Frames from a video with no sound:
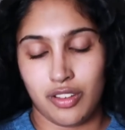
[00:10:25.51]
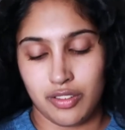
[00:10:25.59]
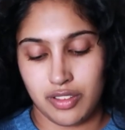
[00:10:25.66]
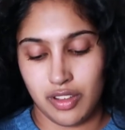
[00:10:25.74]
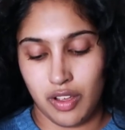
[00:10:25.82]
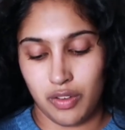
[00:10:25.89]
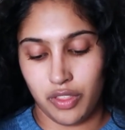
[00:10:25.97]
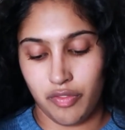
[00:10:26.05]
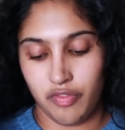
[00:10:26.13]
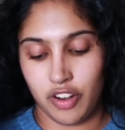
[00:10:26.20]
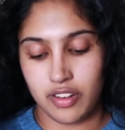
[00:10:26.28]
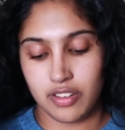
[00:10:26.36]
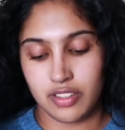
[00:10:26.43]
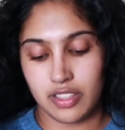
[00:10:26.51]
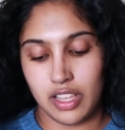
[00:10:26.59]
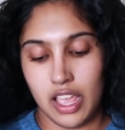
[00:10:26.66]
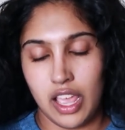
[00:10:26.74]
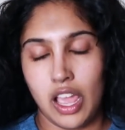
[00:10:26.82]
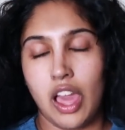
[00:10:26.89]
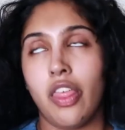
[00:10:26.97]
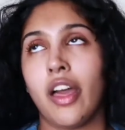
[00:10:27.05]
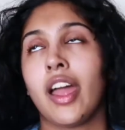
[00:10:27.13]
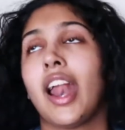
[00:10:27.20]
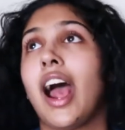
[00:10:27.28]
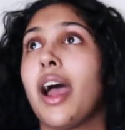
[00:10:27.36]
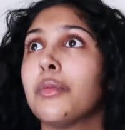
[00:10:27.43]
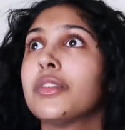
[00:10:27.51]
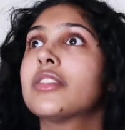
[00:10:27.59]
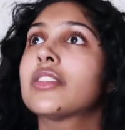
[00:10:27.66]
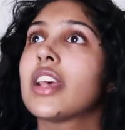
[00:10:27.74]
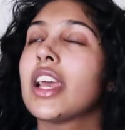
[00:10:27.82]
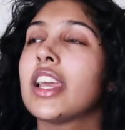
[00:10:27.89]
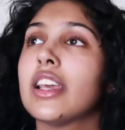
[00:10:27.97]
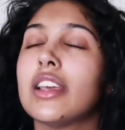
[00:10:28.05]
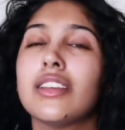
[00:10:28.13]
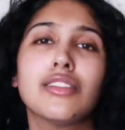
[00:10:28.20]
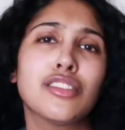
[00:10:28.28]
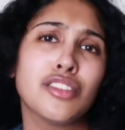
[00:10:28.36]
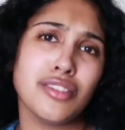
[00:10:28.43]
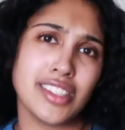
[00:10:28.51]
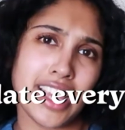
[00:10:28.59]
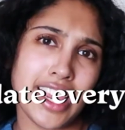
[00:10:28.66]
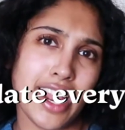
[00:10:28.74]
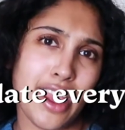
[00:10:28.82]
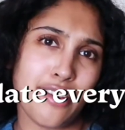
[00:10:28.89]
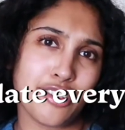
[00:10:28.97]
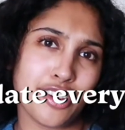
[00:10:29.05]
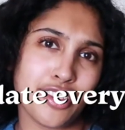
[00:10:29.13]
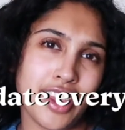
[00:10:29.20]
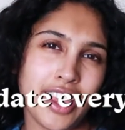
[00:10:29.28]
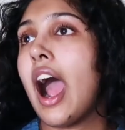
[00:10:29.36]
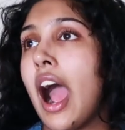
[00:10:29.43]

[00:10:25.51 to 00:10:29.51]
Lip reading: So the first thing that I would say is to date everything.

##########

» **What is expected**
Each entry should be set down exactly, pictures excluded.

» **Solution to this problem**
Frames from a video with no sound:
[00:10:25.51]
[00:10:25.59]
[00:10:25.66]
[00:10:25.74]
[00:10:25.82]
[00:10:25.89]
[00:10:25.97]
[00:10:26.05]
[00:10:26.13]
[00:10:26.20]
[00:10:26.28]
[00:10:26.36]
[00:10:26.43]
[00:10:26.51]
[00:10:26.59]
[00:10:26.66]
[00:10:26.74]
[00:10:26.82]
[00:10:26.89]
[00:10:26.97]
[00:10:27.05]
[00:10:27.13]
[00:10:27.20]
[00:10:27.28]
[00:10:27.36]
[00:10:27.43]
[00:10:27.51]
[00:10:27.59]
[00:10:27.66]
[00:10:27.74]
[00:10:27.82]
[00:10:27.89]
[00:10:27.97]
[00:10:28.05]
[00:10:28.13]
[00:10:28.20]
[00:10:28.28]
[00:10:28.36]
[00:10:28.43]
[00:10:28.51]
[00:10:28.59]
[00:10:28.66]
[00:10:28.74]
[00:10:28.82]
[00:10:28.89]
[00:10:28.97]
[00:10:29.05]
[00:10:29.13]
[00:10:29.20]
[00:10:29.28]
[00:10:29.36]
[00:10:29.43]

[00:10:25.51 to 00:10:29.51]
Lip reading: So the first thing that I would say is to date everything.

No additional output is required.